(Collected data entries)
-*-

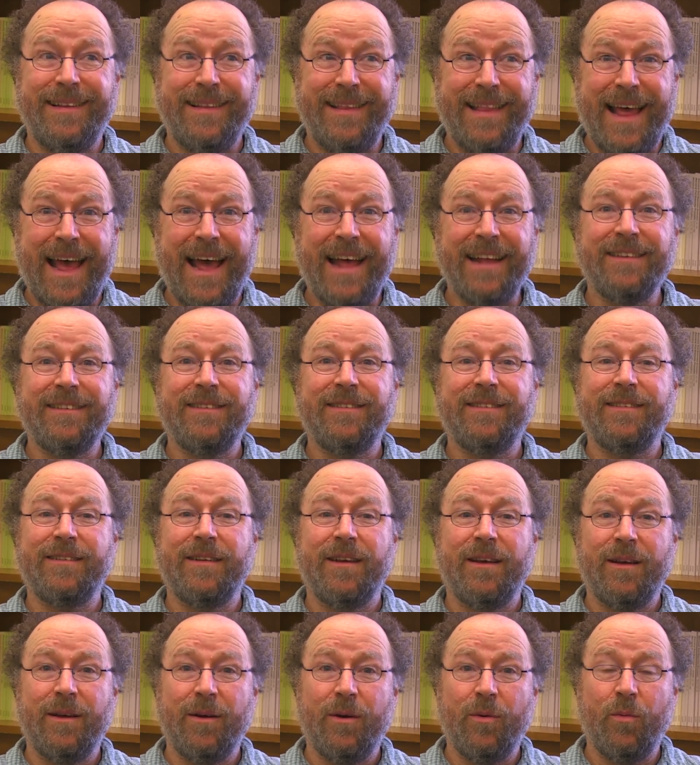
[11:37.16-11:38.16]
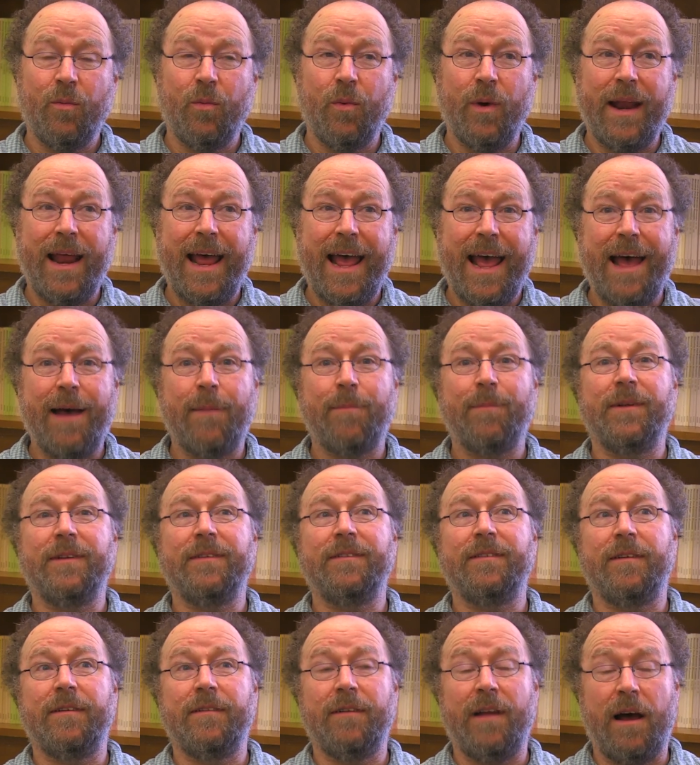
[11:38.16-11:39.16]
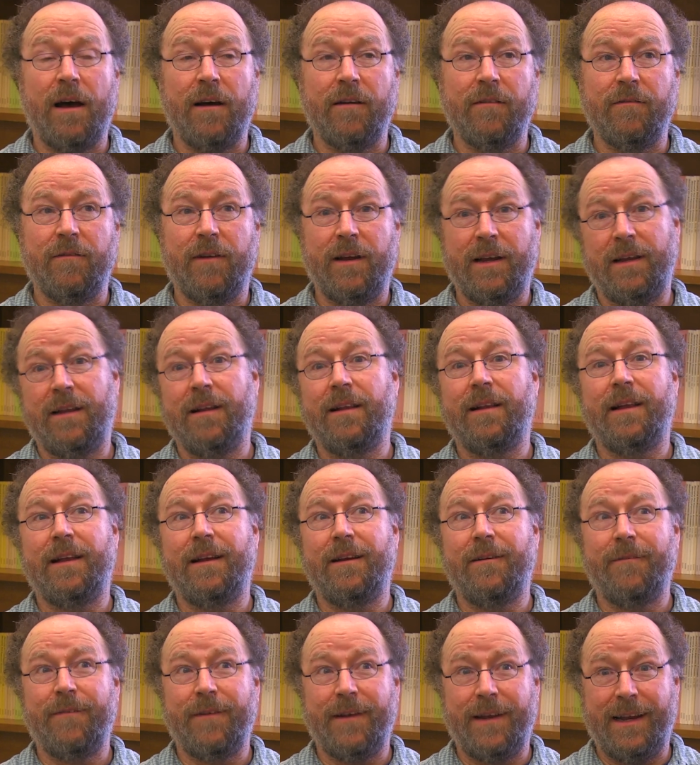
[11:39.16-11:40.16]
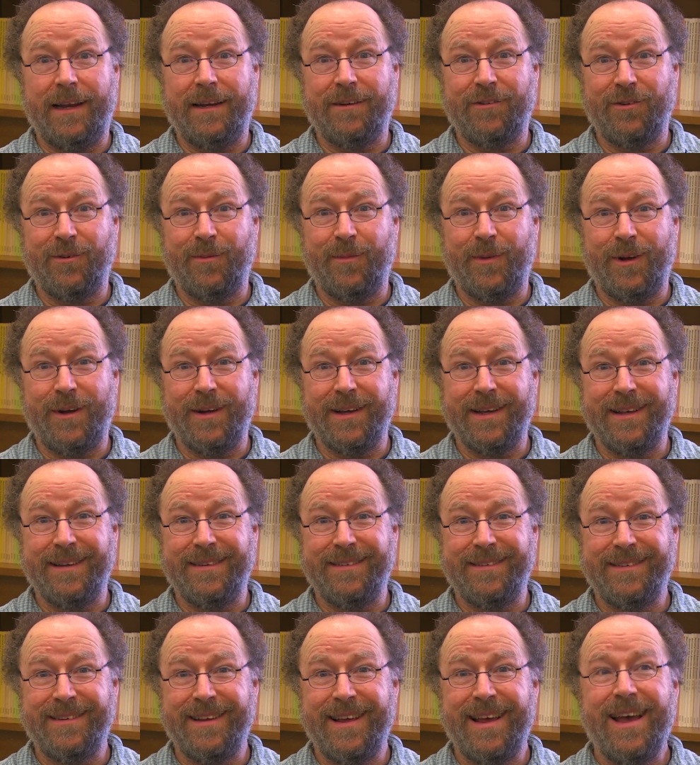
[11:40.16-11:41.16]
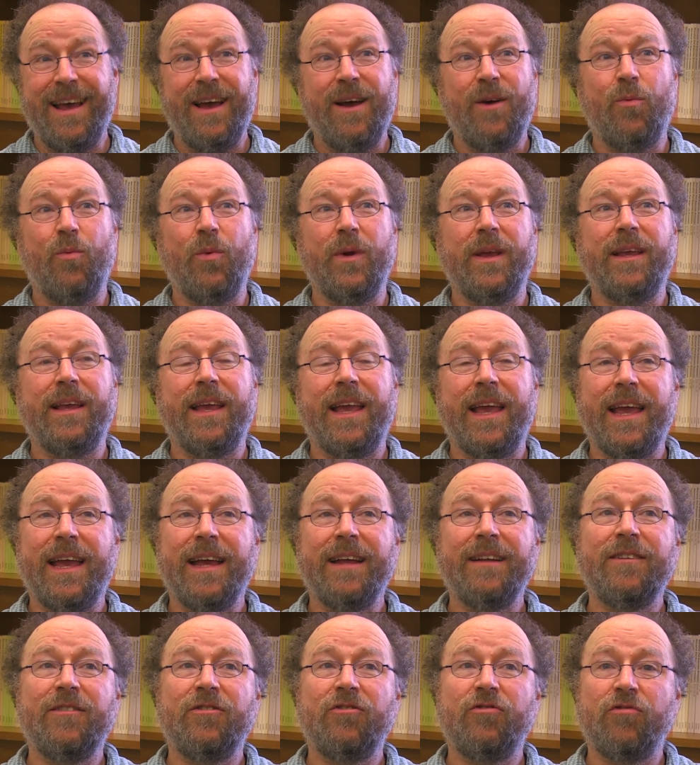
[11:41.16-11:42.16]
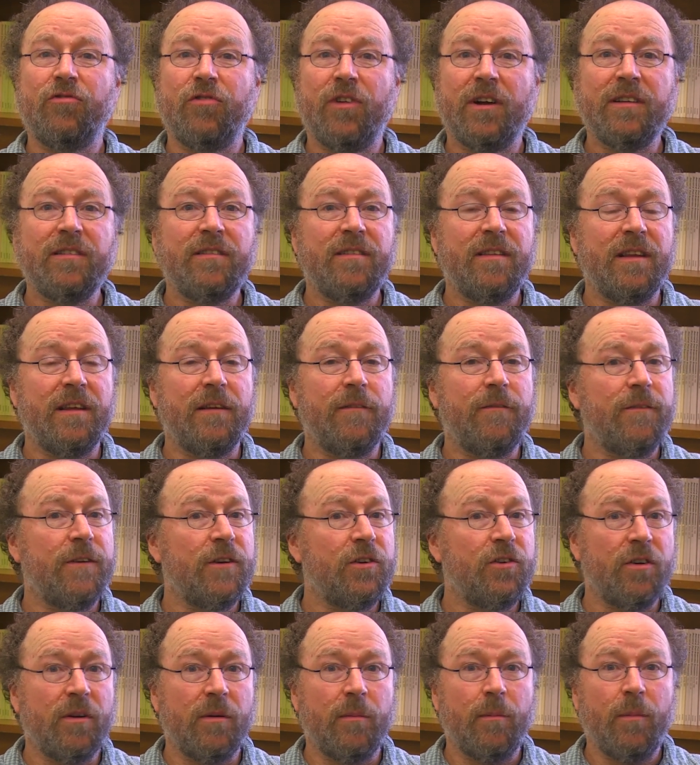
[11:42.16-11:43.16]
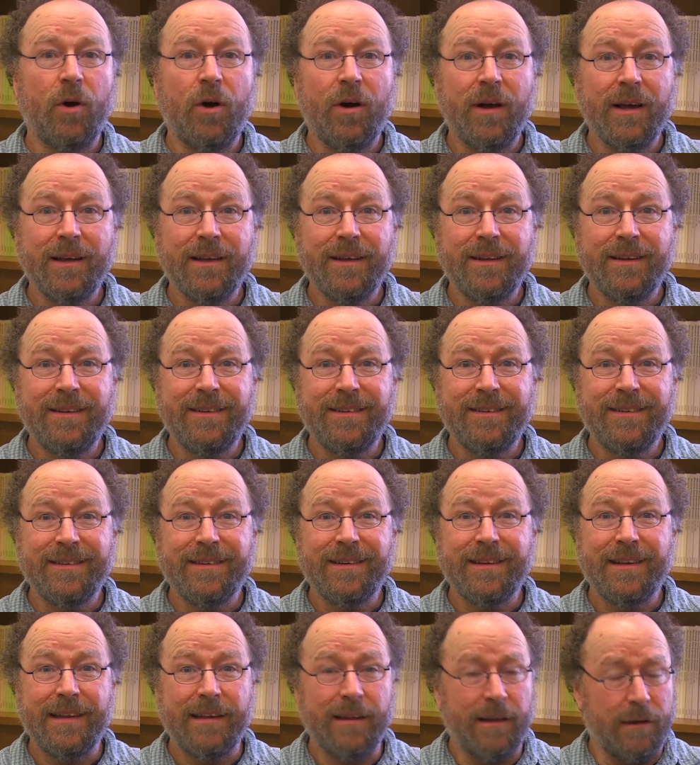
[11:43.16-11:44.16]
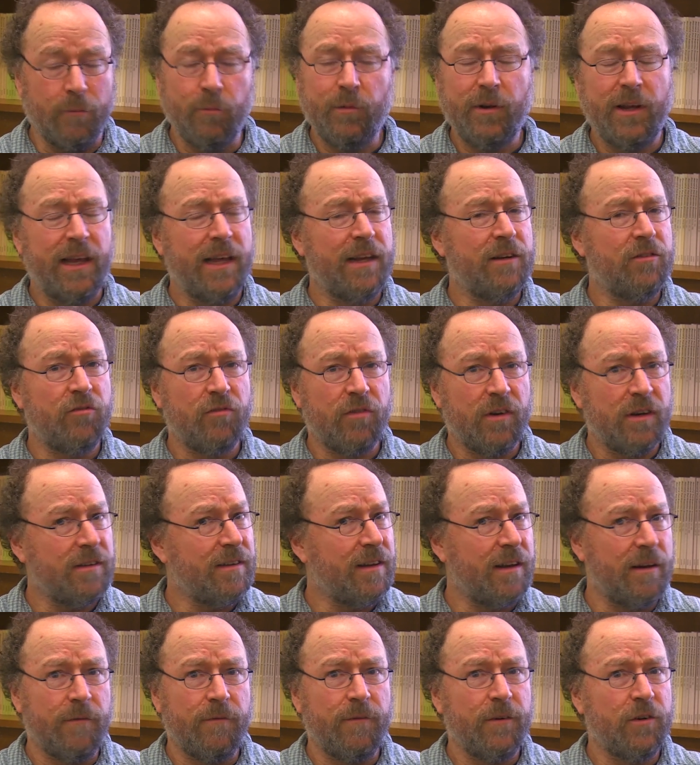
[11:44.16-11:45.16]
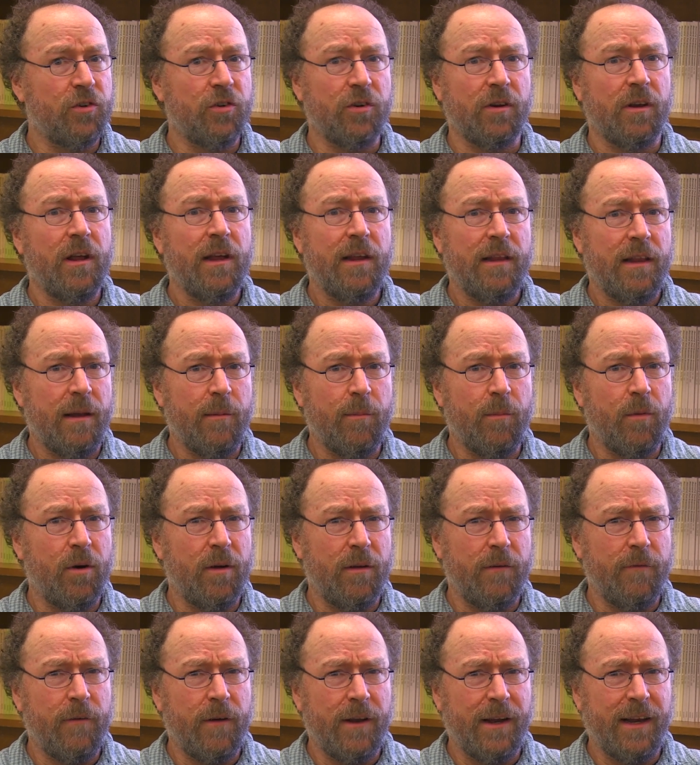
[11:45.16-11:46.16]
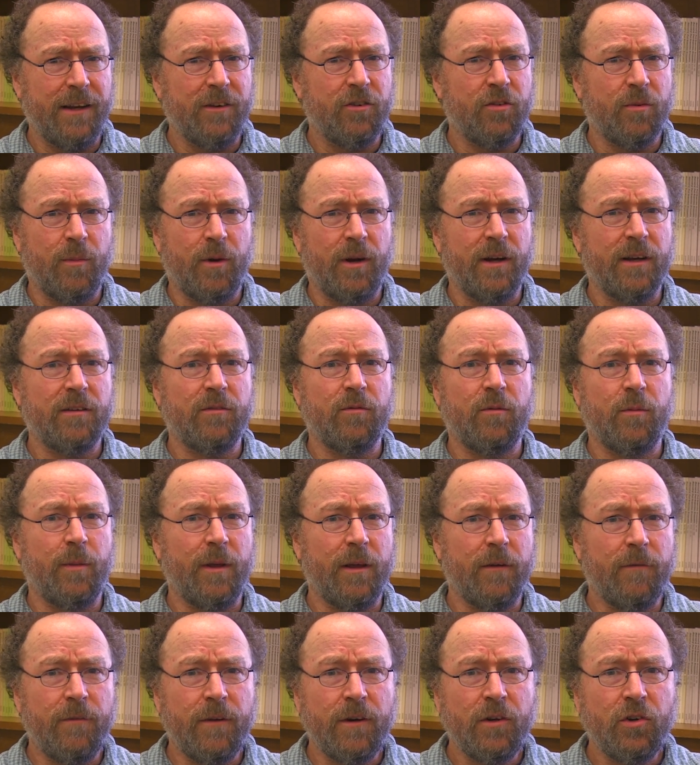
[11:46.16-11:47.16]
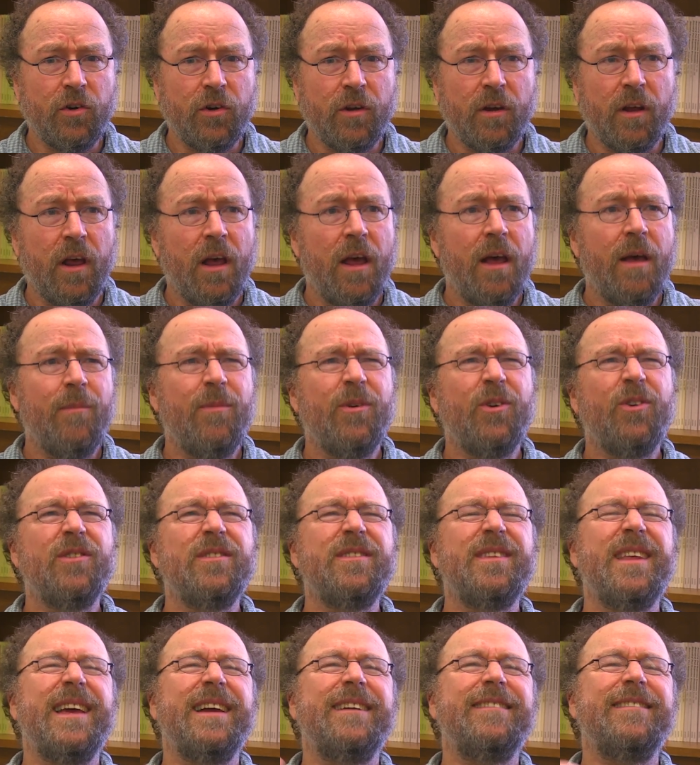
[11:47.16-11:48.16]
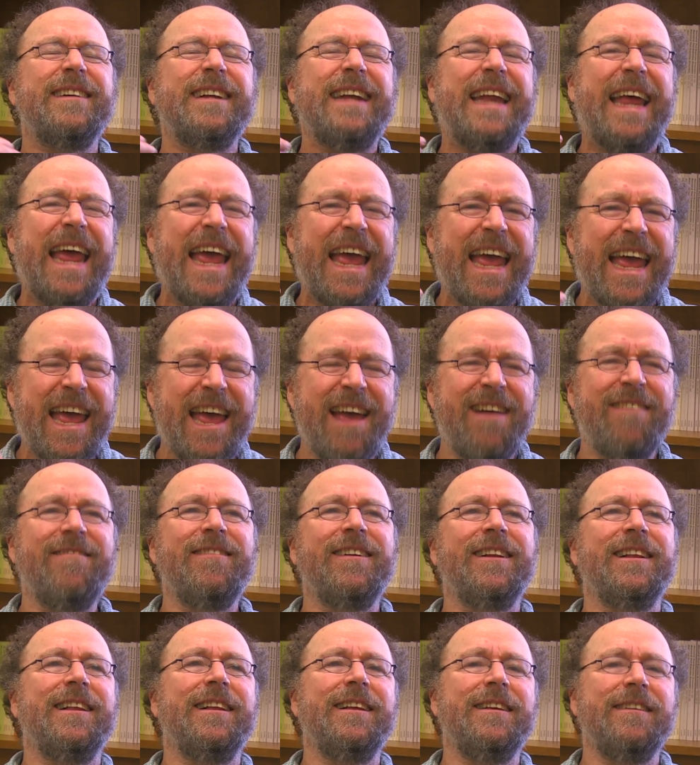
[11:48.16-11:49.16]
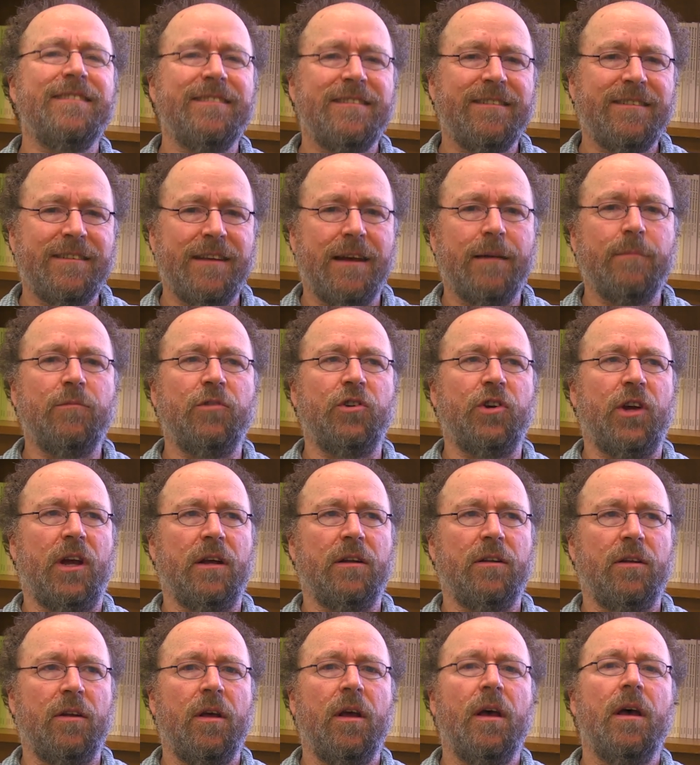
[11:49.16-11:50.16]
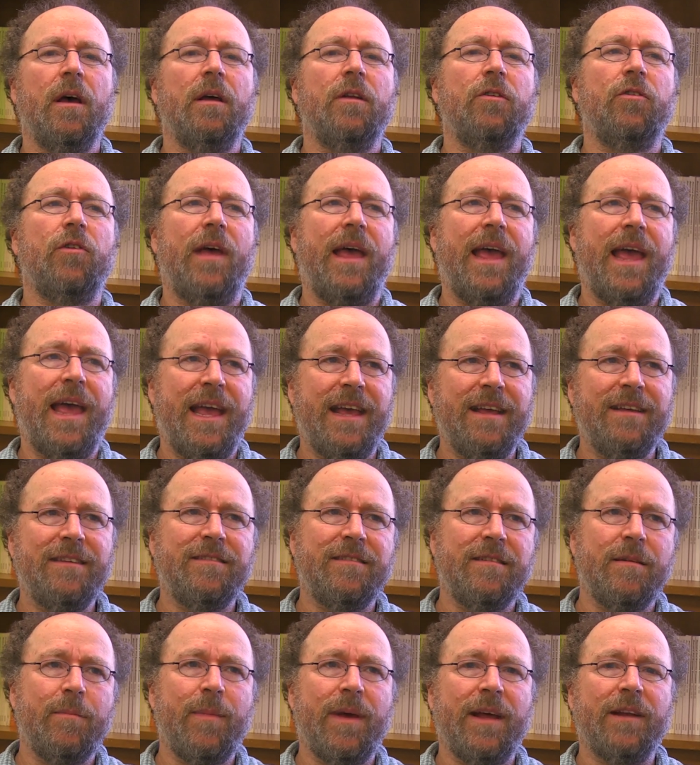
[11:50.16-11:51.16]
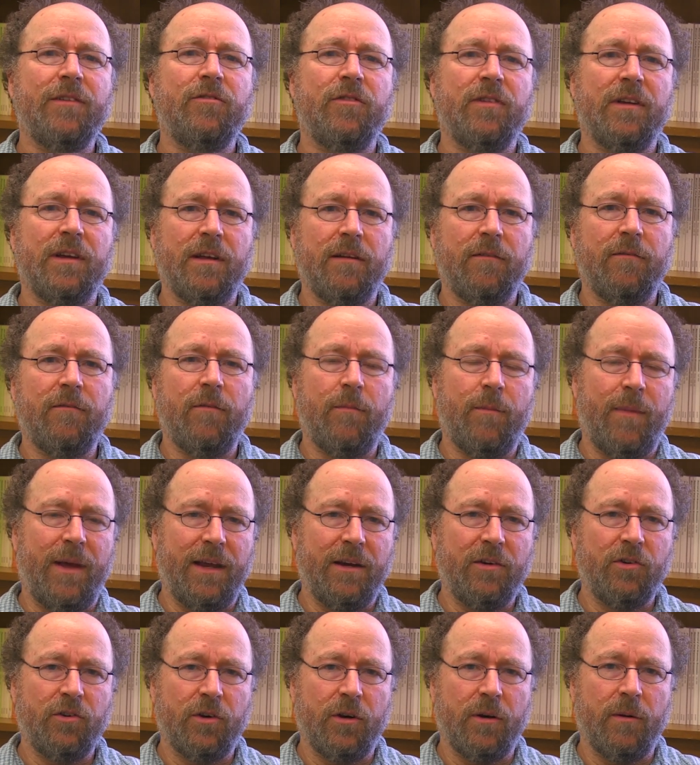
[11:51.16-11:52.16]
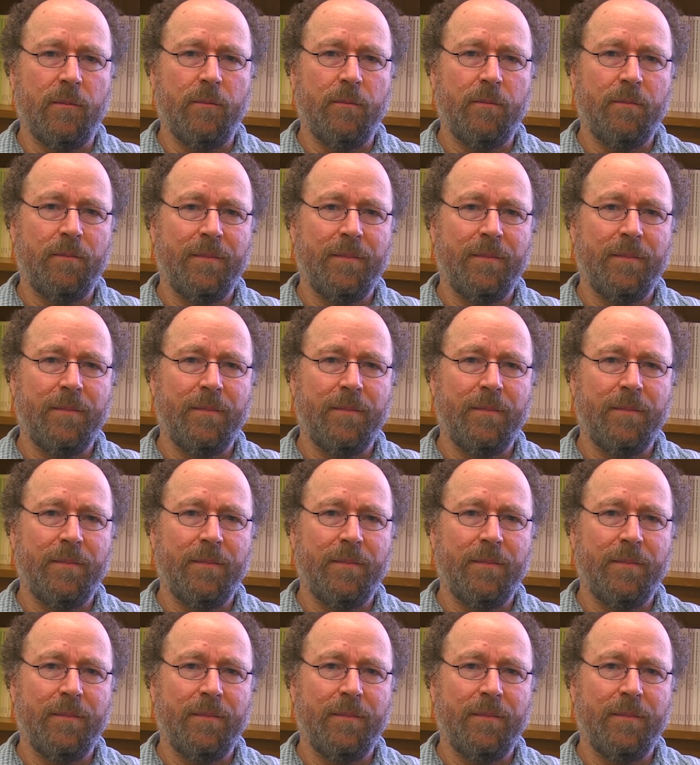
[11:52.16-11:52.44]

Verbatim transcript: that's what happens in unregulated financial markets. We can't trust the efficient markets. That we can't trust that efficient that financial markets will be efficient because they are inherently subject to asymmetric information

-*-

◆ WORK REQUIRED ◆
Pictures are not part of the answer. Restate word for word the lines from the one with "[11:50.16-11:51.16]" through the last line of the records.

◆ RESULT OF THE TASK ◆
[11:50.16-11:51.16]
[11:51.16-11:52.16]
[11:52.16-11:52.44]

Verbatim transcript: that's what happens in unregulated financial markets. We can't trust the efficient markets. That we can't trust that efficient that financial markets will be efficient because they are inherently subject to asymmetric information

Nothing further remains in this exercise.